SQL*Loader: Dealing with delimiter characters in data - oracle

I am loading some data to Oracle via SQLLDR. The source file is "pipe delimited".
FIELDS TERMINATED BY '|'
But some records contain pipe character in data, and not as separator. So it breaks correct loading of records as it understands indata pipe characters as field terminator.
Can you point me a direction to solve this issue?
Data file is about 9 GB, so it is hard to edit manually.
For example,
Loaded row:
ABC|1234567|STR 9 R 25|98734959,32|28.12.2011
Rejected Row:
DE4|2346543|WE| 454|956584,84|28.11.2011
Error:
Rejected - Error on table HSX, column DATE_N.
ORA-01847: day of month must be between 1 and last day of month
DATE_N column is the last one.

You could not use any separator, and do something like:
field FILLER,
col1 EXPRESSION "REGEXP_REPLACE(:field,'^([^|]*)\\|([^|]*)\\|(.*)\\|([^|]*)\\|([^|]*)\\|([^|]*)$', '\\1')",
col2 EXPRESSION "REGEXP_REPLACE(:field,'^([^|]*)\\|([^|]*)\\|(.*)\\|([^|]*)\\|([^|]*)\\|([^|]*)$', '\\2')",
col3 EXPRESSION "REGEXP_REPLACE(:field,'^([^|]*)\\|([^|]*)\\|(.*)\\|([^|]*)\\|([^|]*)\\|([^|]*)$', '\\3')",
col4 EXPRESSION "REGEXP_REPLACE(:field,'^([^|]*)\\|([^|]*)\\|(.*)\\|([^|]*)\\|([^|]*)\\|([^|]*)$', '\\4')",
col5 EXPRESSION "REGEXP_REPLACE(:field,'^([^|]*)\\|([^|]*)\\|(.*)\\|([^|]*)\\|([^|]*)\\|([^|]*)$', '\\5')",
col6 EXPRESSION "REGEXP_REPLACE(:field,'^([^|]*)\\|([^|]*)\\|(.*)\\|([^|]*)\\|([^|]*)\\|([^|]*)$', '\\6')"
This regexp takes six capture groups (inside parentheses) separated by a vertical bar (I had to escape it because otherwise it means OR in regexp). All groups except the third cannot contain a vertical bar ([^|]*), the third group may contain anything (.*), and the regexp must span from beginning to end of the line (^ and $).
This way we are sure that the third group will eat all superfluous separators. This only works because you've only one field that may contain separators. If you want to proofcheck you can for example specify that the fourth group starts with a digit (include \d at the beginning of the fourth parenthesized block).
I have doubled all backslashes because we are inside a double-quoted expression, but I am not really sure that I ought to.

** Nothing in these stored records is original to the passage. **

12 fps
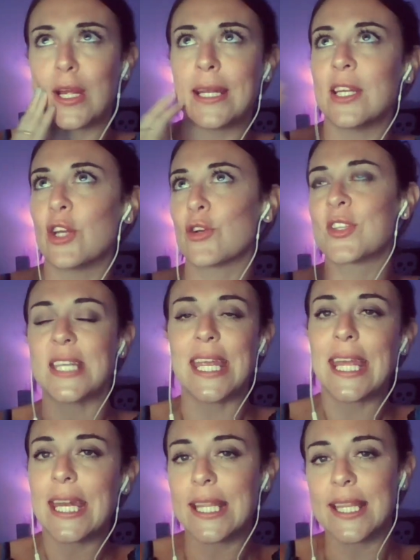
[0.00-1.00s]
and you're
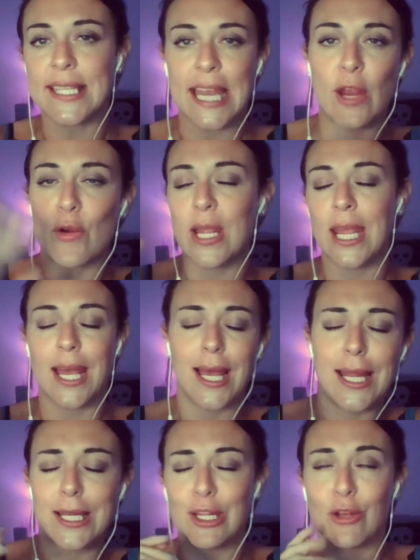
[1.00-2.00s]
seeing it in this area,
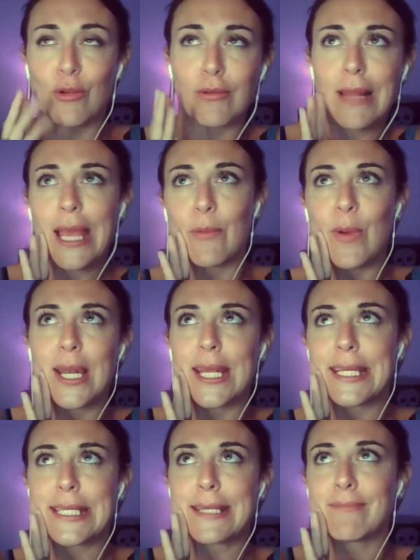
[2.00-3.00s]
and you're like
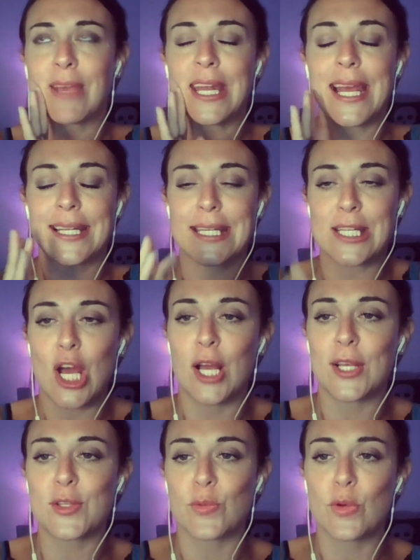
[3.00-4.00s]
wanting to connect it to
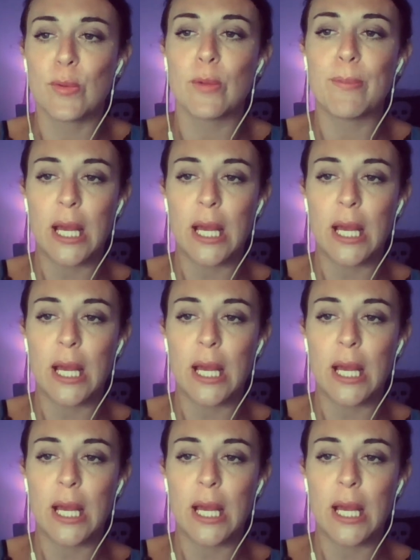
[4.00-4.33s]
August Rubel.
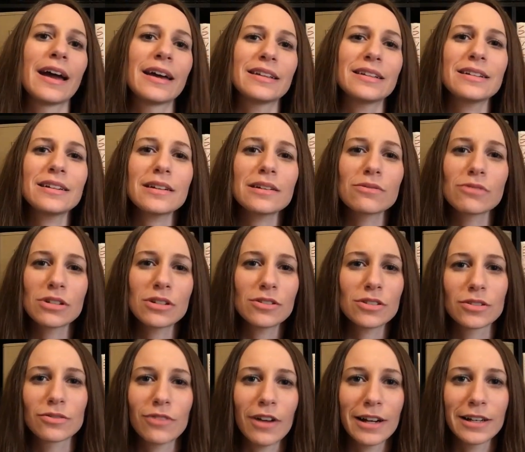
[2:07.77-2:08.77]
and then
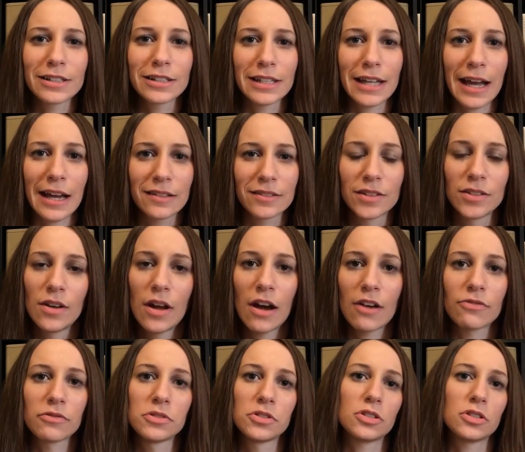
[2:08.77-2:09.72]
Irene just finally has enough,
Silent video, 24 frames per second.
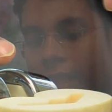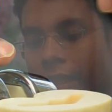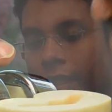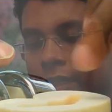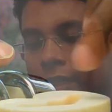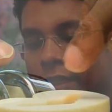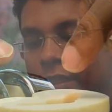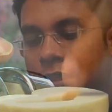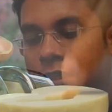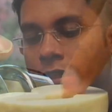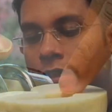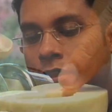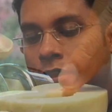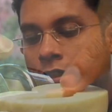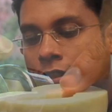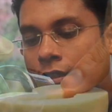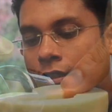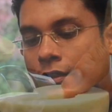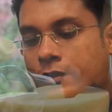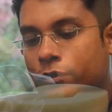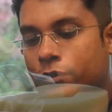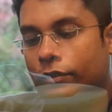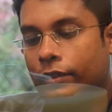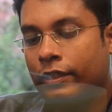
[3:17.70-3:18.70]
and
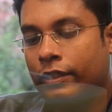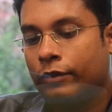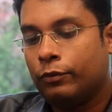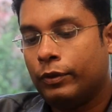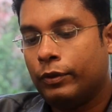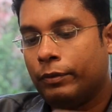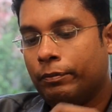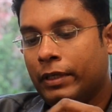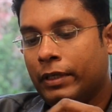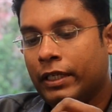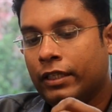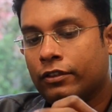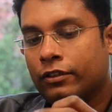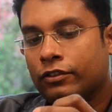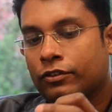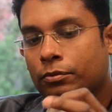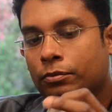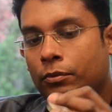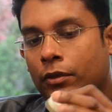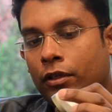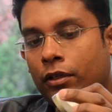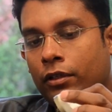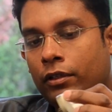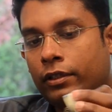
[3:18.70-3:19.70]
then we make a
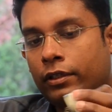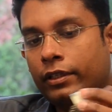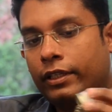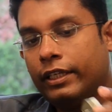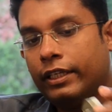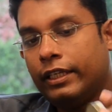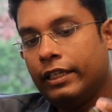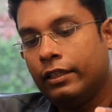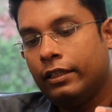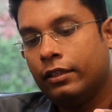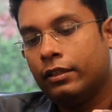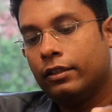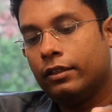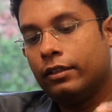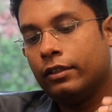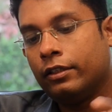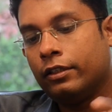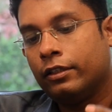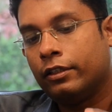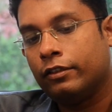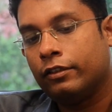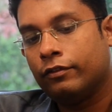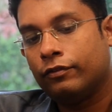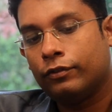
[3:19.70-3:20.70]
small heel
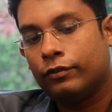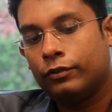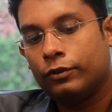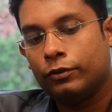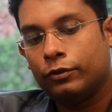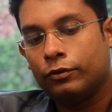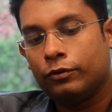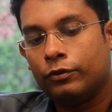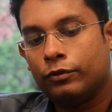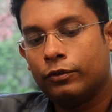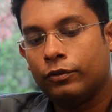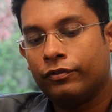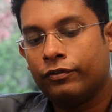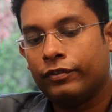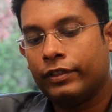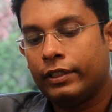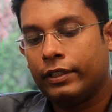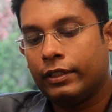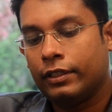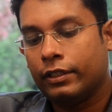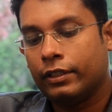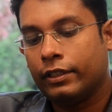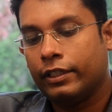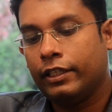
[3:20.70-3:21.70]
to
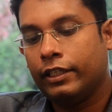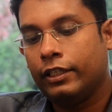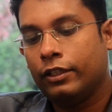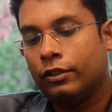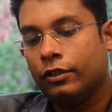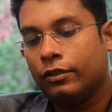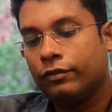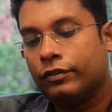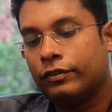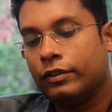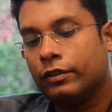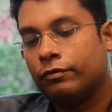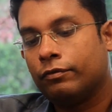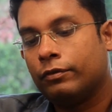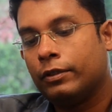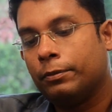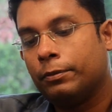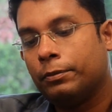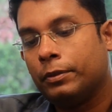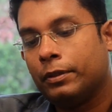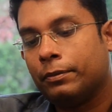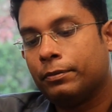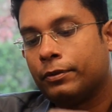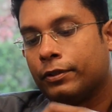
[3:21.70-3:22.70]
fit the heel of the
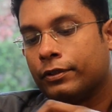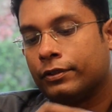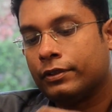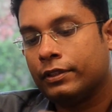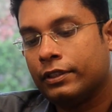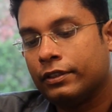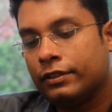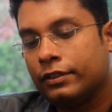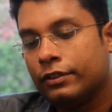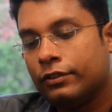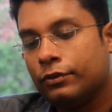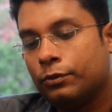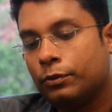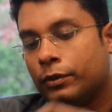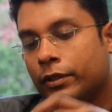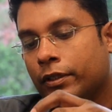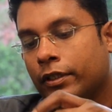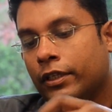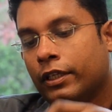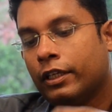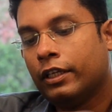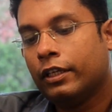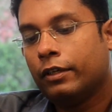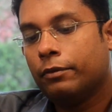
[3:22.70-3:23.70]
tibial prosthesis. We
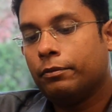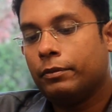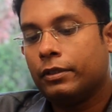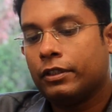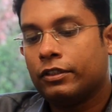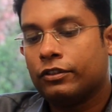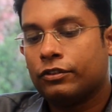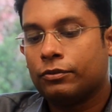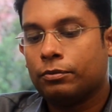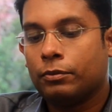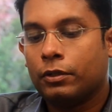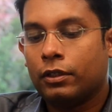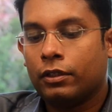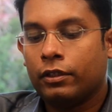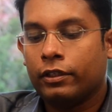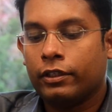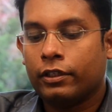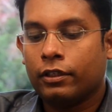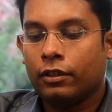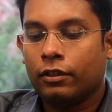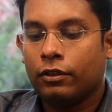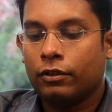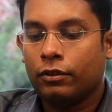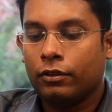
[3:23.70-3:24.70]
make a small
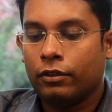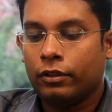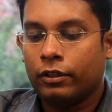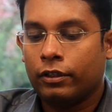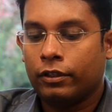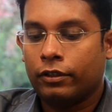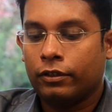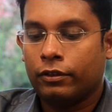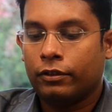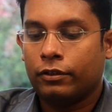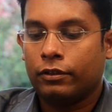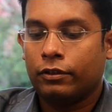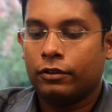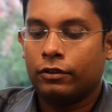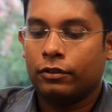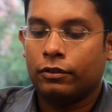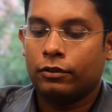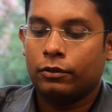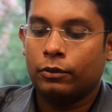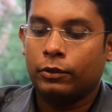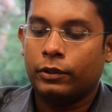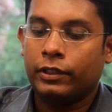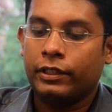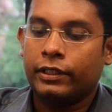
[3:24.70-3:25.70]
little
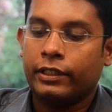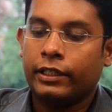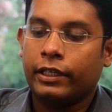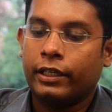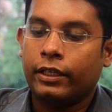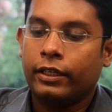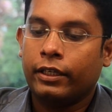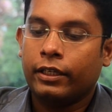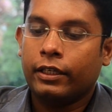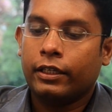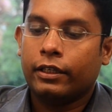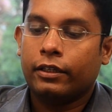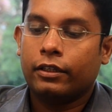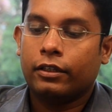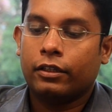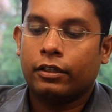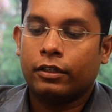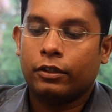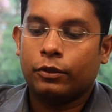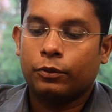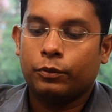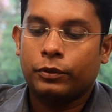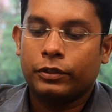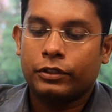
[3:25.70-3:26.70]
hole in there,
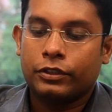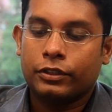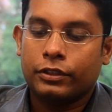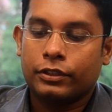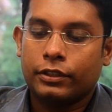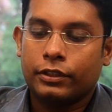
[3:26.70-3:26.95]
which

It looks to me that it's not really possible for SQL*Loader to handle your file because of the third field which: can contain the delimiter, is not surrounded by quotes and is of a variable length. Instead, if the data you provide is an accurate example then I can provide a sample workaround. First, create a table with one column of VARCHAR2 with length the same as the maximum length of any one line in your file. Then just load the entire file into this table. From there you can extract each column with a query such as:
with CTE as
(select 'ABC|1234567|STR 9 R 25|98734959,32|28.12.2011' as CTETXT
from dual
union all
select 'DE4|2346543|WE| 454|956584,84|28.11.2011' from dual)
select substr(CTETXT, 1, instr(CTETXT, '|') - 1) as COL1
,substr(CTETXT
,instr(CTETXT, '|', 1, 1) + 1
,instr(CTETXT, '|', 1, 2) - instr(CTETXT, '|', 1, 1) - 1)
as COL2
,substr(CTETXT
,instr(CTETXT, '|', 1, 2) + 1
,instr(CTETXT, '|', -1, 1) - instr(CTETXT, '|', 1, 2) - 1)
as COL3
,substr(CTETXT, instr(CTETXT, '|', -1, 1) + 1) as COL4
from CTE
It's not perfect (though it may be adaptable to SQL*Loader) but would need a bit of work if you have more columns or if your third field is not what I think it is. But, it's a start.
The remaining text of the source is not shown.